══ Supplied material
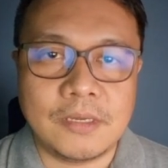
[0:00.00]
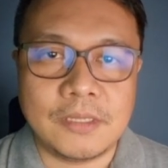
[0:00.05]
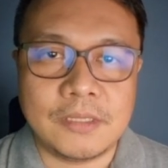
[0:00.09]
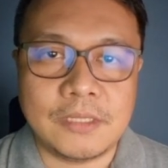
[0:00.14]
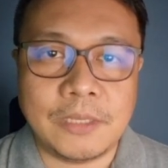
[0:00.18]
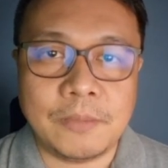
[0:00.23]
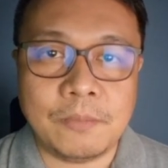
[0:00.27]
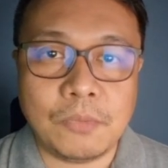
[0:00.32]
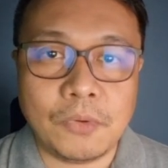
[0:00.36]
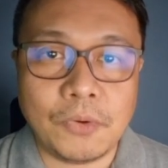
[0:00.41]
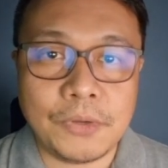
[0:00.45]

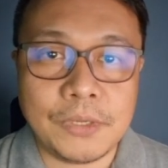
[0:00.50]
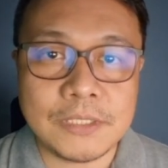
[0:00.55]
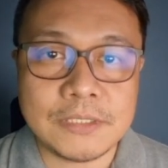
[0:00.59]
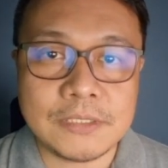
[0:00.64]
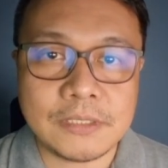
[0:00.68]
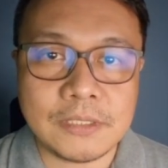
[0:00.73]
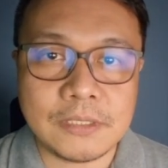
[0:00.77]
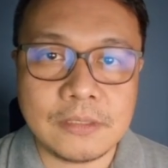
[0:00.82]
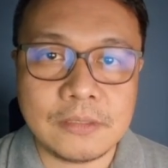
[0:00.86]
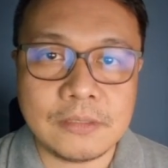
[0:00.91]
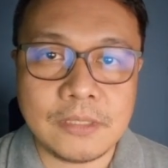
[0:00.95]
The employee
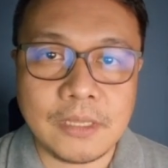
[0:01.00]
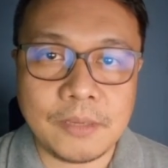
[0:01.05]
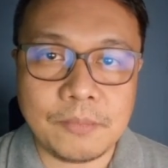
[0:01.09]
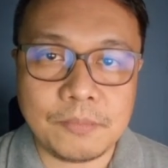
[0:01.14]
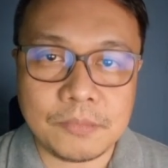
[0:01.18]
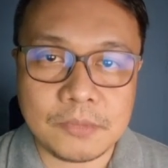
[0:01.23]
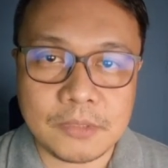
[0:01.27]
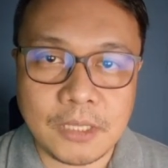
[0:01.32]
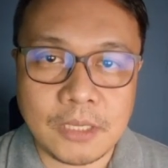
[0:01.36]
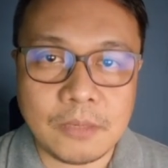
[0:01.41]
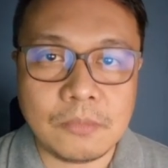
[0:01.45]
skill
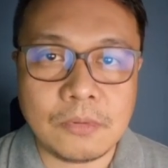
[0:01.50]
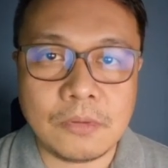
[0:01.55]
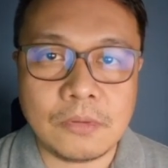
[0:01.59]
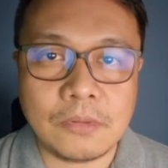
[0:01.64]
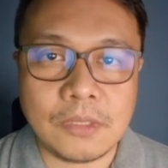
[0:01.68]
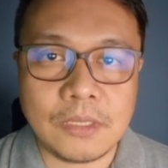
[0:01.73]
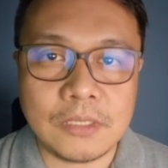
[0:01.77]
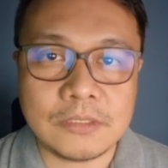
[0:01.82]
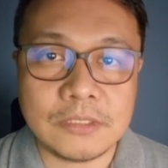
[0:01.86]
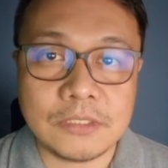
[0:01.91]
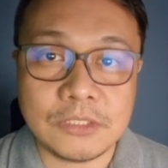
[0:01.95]
table
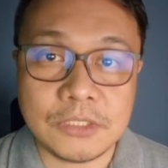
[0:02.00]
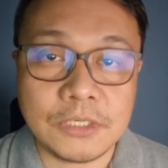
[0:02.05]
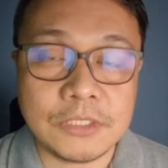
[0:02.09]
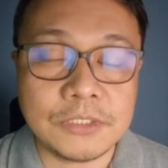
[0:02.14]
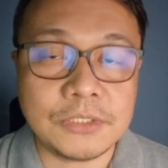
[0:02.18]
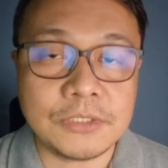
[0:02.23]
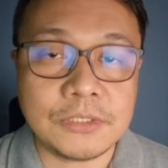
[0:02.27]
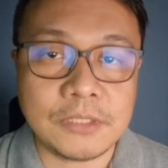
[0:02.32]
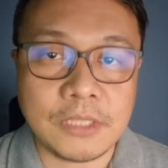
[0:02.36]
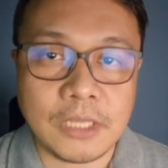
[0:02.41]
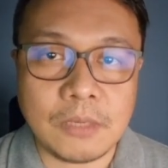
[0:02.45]
is a
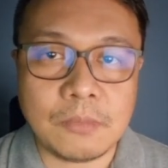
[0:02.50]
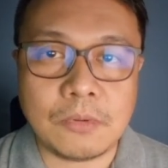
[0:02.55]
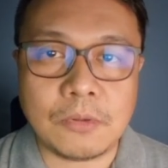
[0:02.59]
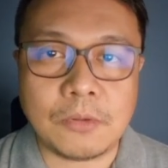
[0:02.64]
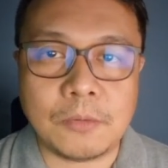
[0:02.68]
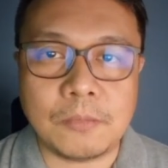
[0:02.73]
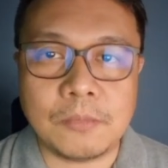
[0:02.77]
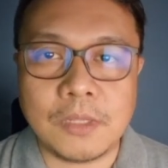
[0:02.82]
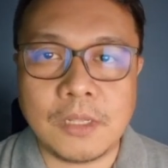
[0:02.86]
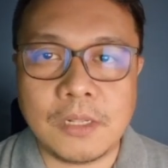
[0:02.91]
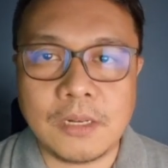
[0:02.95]
junction table
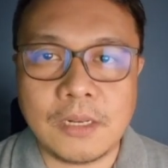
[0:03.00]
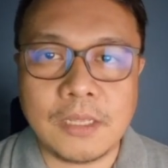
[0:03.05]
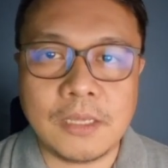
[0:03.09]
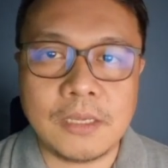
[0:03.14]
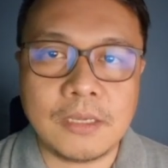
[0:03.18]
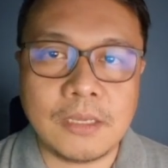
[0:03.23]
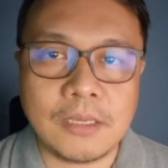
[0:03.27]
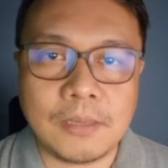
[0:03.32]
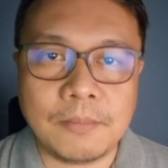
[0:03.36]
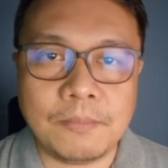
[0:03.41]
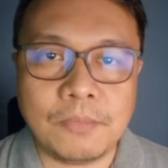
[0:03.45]

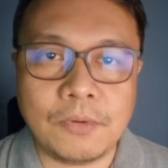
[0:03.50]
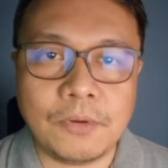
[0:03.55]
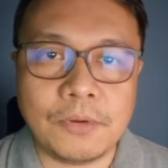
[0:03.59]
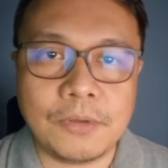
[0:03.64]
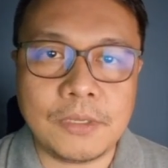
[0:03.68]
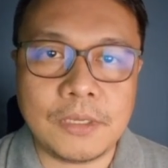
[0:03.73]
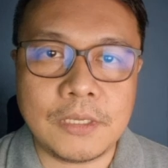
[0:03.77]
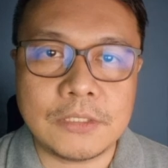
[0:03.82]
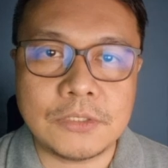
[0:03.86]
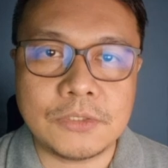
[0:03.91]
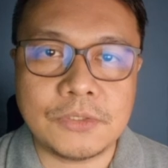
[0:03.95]
linking
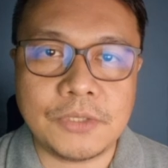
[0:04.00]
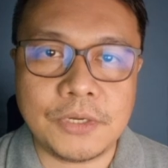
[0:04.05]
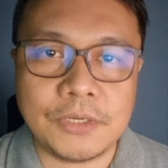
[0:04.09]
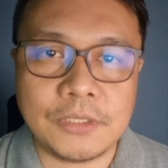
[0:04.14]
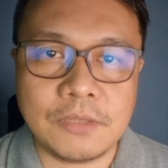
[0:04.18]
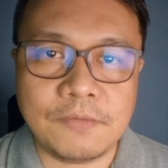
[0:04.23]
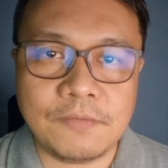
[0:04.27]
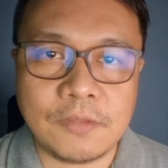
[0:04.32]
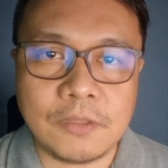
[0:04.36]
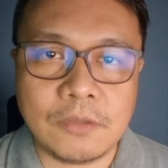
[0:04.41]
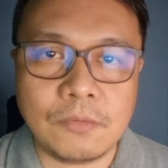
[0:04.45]
employees to their
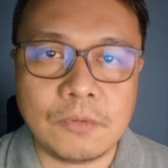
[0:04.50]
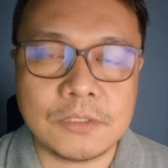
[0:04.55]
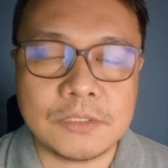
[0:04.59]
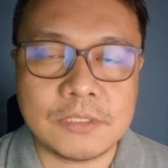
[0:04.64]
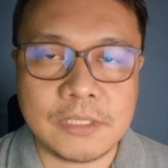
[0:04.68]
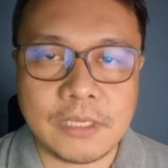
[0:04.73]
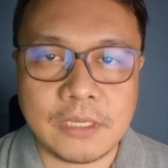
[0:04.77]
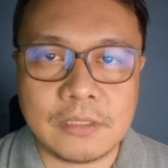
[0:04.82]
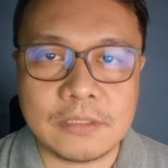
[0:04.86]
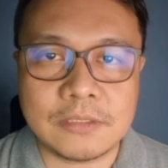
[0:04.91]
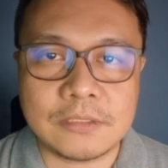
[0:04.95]
individual
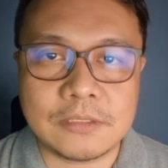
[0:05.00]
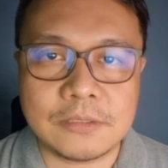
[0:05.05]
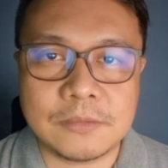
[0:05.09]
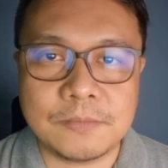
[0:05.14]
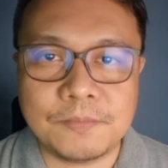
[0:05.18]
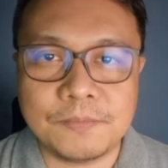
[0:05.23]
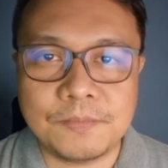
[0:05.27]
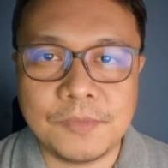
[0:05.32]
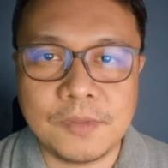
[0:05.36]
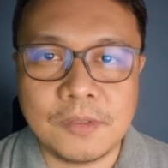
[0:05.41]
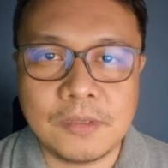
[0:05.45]
skills.
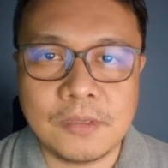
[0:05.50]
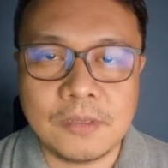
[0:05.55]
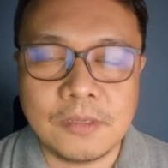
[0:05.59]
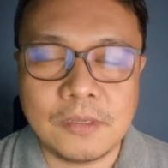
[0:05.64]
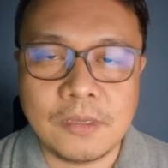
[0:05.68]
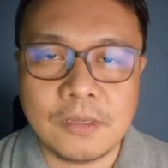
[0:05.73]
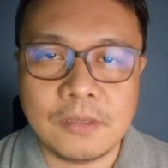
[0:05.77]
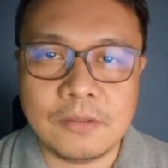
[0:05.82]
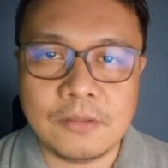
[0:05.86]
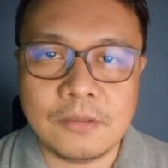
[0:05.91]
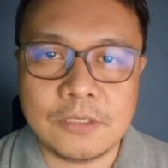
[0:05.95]

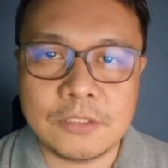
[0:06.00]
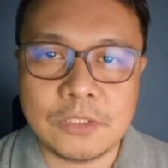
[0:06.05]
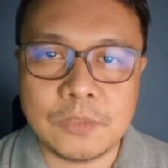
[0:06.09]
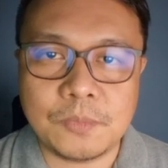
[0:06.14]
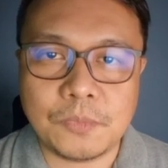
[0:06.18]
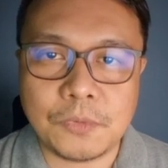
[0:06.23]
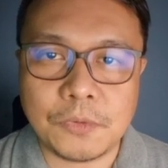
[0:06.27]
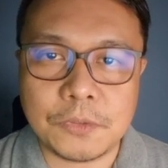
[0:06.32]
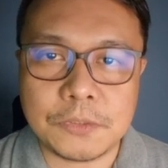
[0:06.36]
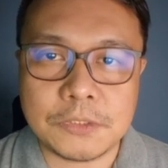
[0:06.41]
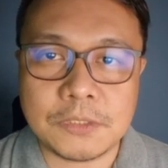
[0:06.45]
This
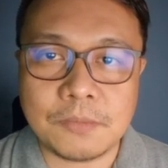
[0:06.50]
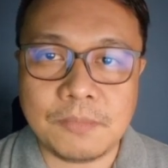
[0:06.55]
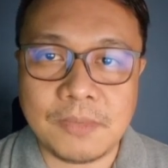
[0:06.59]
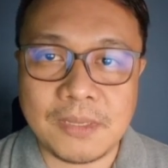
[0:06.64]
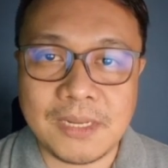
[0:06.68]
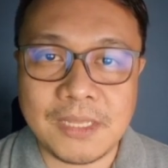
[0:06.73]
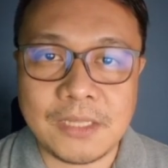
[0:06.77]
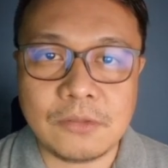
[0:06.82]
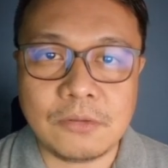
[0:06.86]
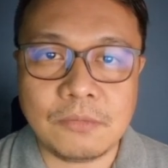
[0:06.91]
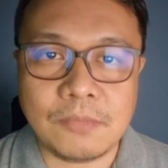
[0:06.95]
supports
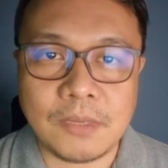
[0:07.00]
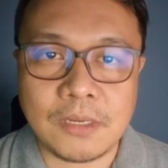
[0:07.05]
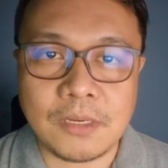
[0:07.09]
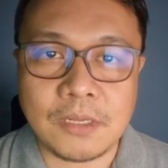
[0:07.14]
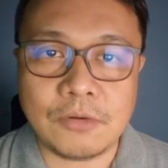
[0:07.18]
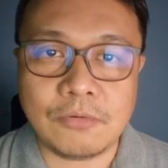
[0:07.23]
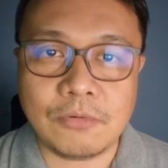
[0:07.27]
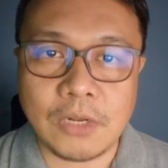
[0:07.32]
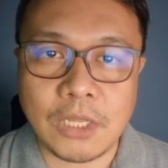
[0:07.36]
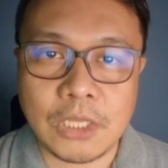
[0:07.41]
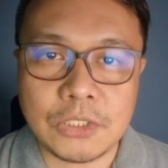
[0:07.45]

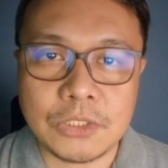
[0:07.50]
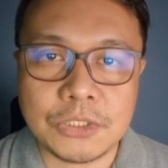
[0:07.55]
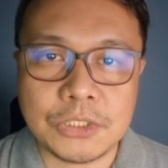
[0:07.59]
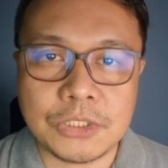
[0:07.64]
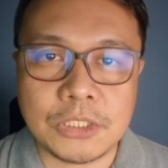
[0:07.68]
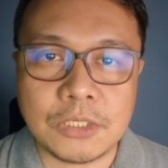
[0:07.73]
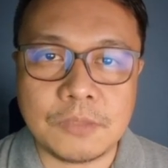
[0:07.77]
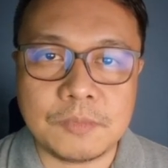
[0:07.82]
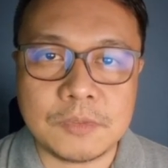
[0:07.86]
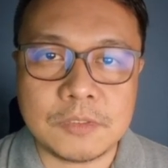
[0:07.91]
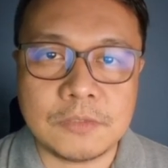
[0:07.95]
many-to-many
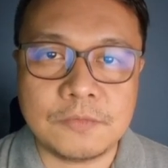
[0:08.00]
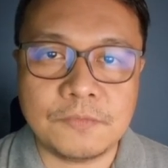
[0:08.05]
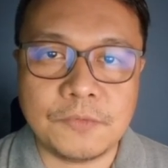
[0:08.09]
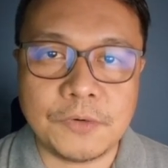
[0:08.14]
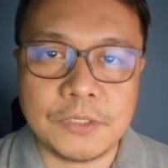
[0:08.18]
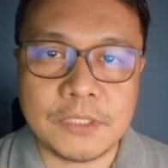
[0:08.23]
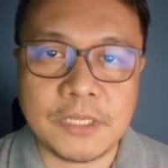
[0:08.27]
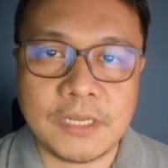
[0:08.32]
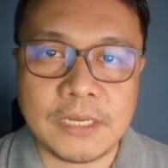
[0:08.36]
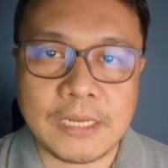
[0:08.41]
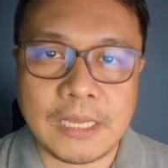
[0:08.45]
relationships
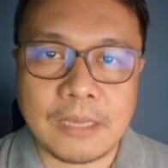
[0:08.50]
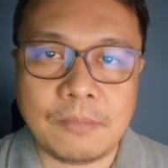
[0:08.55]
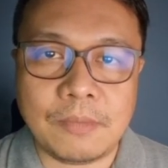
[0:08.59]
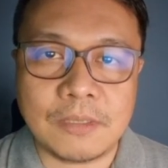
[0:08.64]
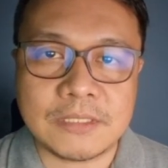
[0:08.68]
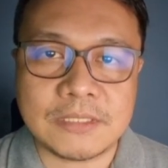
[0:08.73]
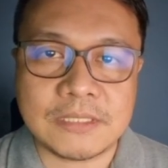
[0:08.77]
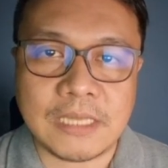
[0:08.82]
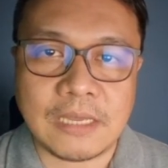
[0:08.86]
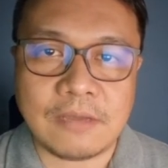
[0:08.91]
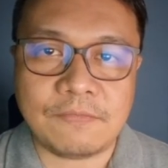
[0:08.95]
for
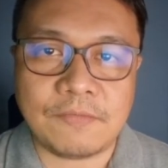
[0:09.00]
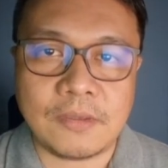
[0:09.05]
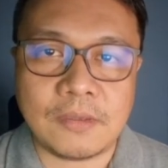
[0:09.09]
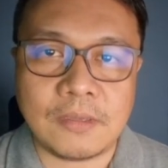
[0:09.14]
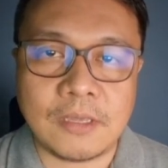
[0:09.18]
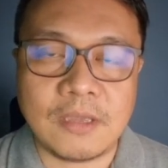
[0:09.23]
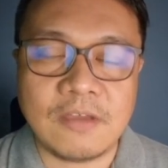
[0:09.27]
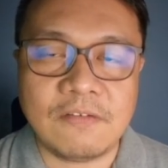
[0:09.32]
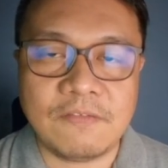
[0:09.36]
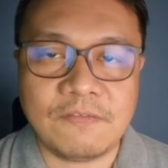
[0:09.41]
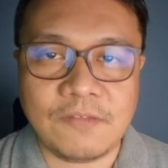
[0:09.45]
dynamic staffing
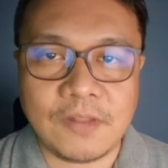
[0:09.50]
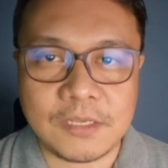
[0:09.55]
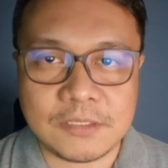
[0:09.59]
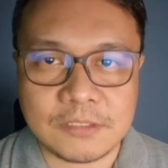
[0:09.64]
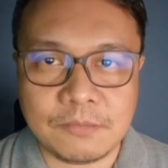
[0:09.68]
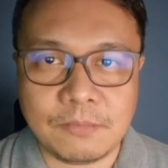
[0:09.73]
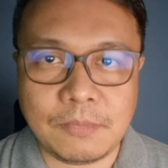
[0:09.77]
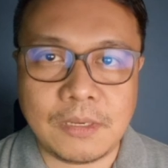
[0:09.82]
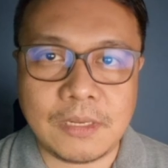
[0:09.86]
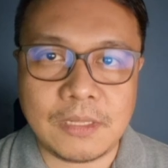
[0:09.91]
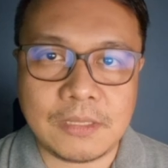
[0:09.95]

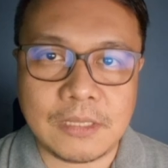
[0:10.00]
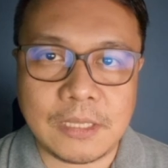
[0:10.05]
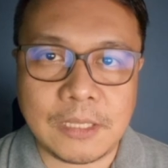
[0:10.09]
flexibility.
════
Exercise instructions – In the copy, keep every line of the data above exactly and drop each picture.

Result for this task –
[0:00.00]
[0:00.05]
[0:00.09]
[0:00.14]
[0:00.18]
[0:00.23]
[0:00.27]
[0:00.32]
[0:00.36]
[0:00.41]
[0:00.45]

[0:00.50]
[0:00.55]
[0:00.59]
[0:00.64]
[0:00.68]
[0:00.73]
[0:00.77]
[0:00.82]
[0:00.86]
[0:00.91]
[0:00.95]
The employee
[0:01.00]
[0:01.05]
[0:01.09]
[0:01.14]
[0:01.18]
[0:01.23]
[0:01.27]
[0:01.32]
[0:01.36]
[0:01.41]
[0:01.45]
skill
[0:01.50]
[0:01.55]
[0:01.59]
[0:01.64]
[0:01.68]
[0:01.73]
[0:01.77]
[0:01.82]
[0:01.86]
[0:01.91]
[0:01.95]
table
[0:02.00]
[0:02.05]
[0:02.09]
[0:02.14]
[0:02.18]
[0:02.23]
[0:02.27]
[0:02.32]
[0:02.36]
[0:02.41]
[0:02.45]
is a
[0:02.50]
[0:02.55]
[0:02.59]
[0:02.64]
[0:02.68]
[0:02.73]
[0:02.77]
[0:02.82]
[0:02.86]
[0:02.91]
[0:02.95]
junction table
[0:03.00]
[0:03.05]
[0:03.09]
[0:03.14]
[0:03.18]
[0:03.23]
[0:03.27]
[0:03.32]
[0:03.36]
[0:03.41]
[0:03.45]

[0:03.50]
[0:03.55]
[0:03.59]
[0:03.64]
[0:03.68]
[0:03.73]
[0:03.77]
[0:03.82]
[0:03.86]
[0:03.91]
[0:03.95]
linking
[0:04.00]
[0:04.05]
[0:04.09]
[0:04.14]
[0:04.18]
[0:04.23]
[0:04.27]
[0:04.32]
[0:04.36]
[0:04.41]
[0:04.45]
employees to their
[0:04.50]
[0:04.55]
[0:04.59]
[0:04.64]
[0:04.68]
[0:04.73]
[0:04.77]
[0:04.82]
[0:04.86]
[0:04.91]
[0:04.95]
individual
[0:05.00]
[0:05.05]
[0:05.09]
[0:05.14]
[0:05.18]
[0:05.23]
[0:05.27]
[0:05.32]
[0:05.36]
[0:05.41]
[0:05.45]
skills.
[0:05.50]
[0:05.55]
[0:05.59]
[0:05.64]
[0:05.68]
[0:05.73]
[0:05.77]
[0:05.82]
[0:05.86]
[0:05.91]
[0:05.95]

[0:06.00]
[0:06.05]
[0:06.09]
[0:06.14]
[0:06.18]
[0:06.23]
[0:06.27]
[0:06.32]
[0:06.36]
[0:06.41]
[0:06.45]
This
[0:06.50]
[0:06.55]
[0:06.59]
[0:06.64]
[0:06.68]
[0:06.73]
[0:06.77]
[0:06.82]
[0:06.86]
[0:06.91]
[0:06.95]
supports
[0:07.00]
[0:07.05]
[0:07.09]
[0:07.14]
[0:07.18]
[0:07.23]
[0:07.27]
[0:07.32]
[0:07.36]
[0:07.41]
[0:07.45]

[0:07.50]
[0:07.55]
[0:07.59]
[0:07.64]
[0:07.68]
[0:07.73]
[0:07.77]
[0:07.82]
[0:07.86]
[0:07.91]
[0:07.95]
many-to-many
[0:08.00]
[0:08.05]
[0:08.09]
[0:08.14]
[0:08.18]
[0:08.23]
[0:08.27]
[0:08.32]
[0:08.36]
[0:08.41]
[0:08.45]
relationships
[0:08.50]
[0:08.55]
[0:08.59]
[0:08.64]
[0:08.68]
[0:08.73]
[0:08.77]
[0:08.82]
[0:08.86]
[0:08.91]
[0:08.95]
for
[0:09.00]
[0:09.05]
[0:09.09]
[0:09.14]
[0:09.18]
[0:09.23]
[0:09.27]
[0:09.32]
[0:09.36]
[0:09.41]
[0:09.45]
dynamic staffing
[0:09.50]
[0:09.55]
[0:09.59]
[0:09.64]
[0:09.68]
[0:09.73]
[0:09.77]
[0:09.82]
[0:09.86]
[0:09.91]
[0:09.95]

[0:10.00]
[0:10.05]
[0:10.09]
flexibility.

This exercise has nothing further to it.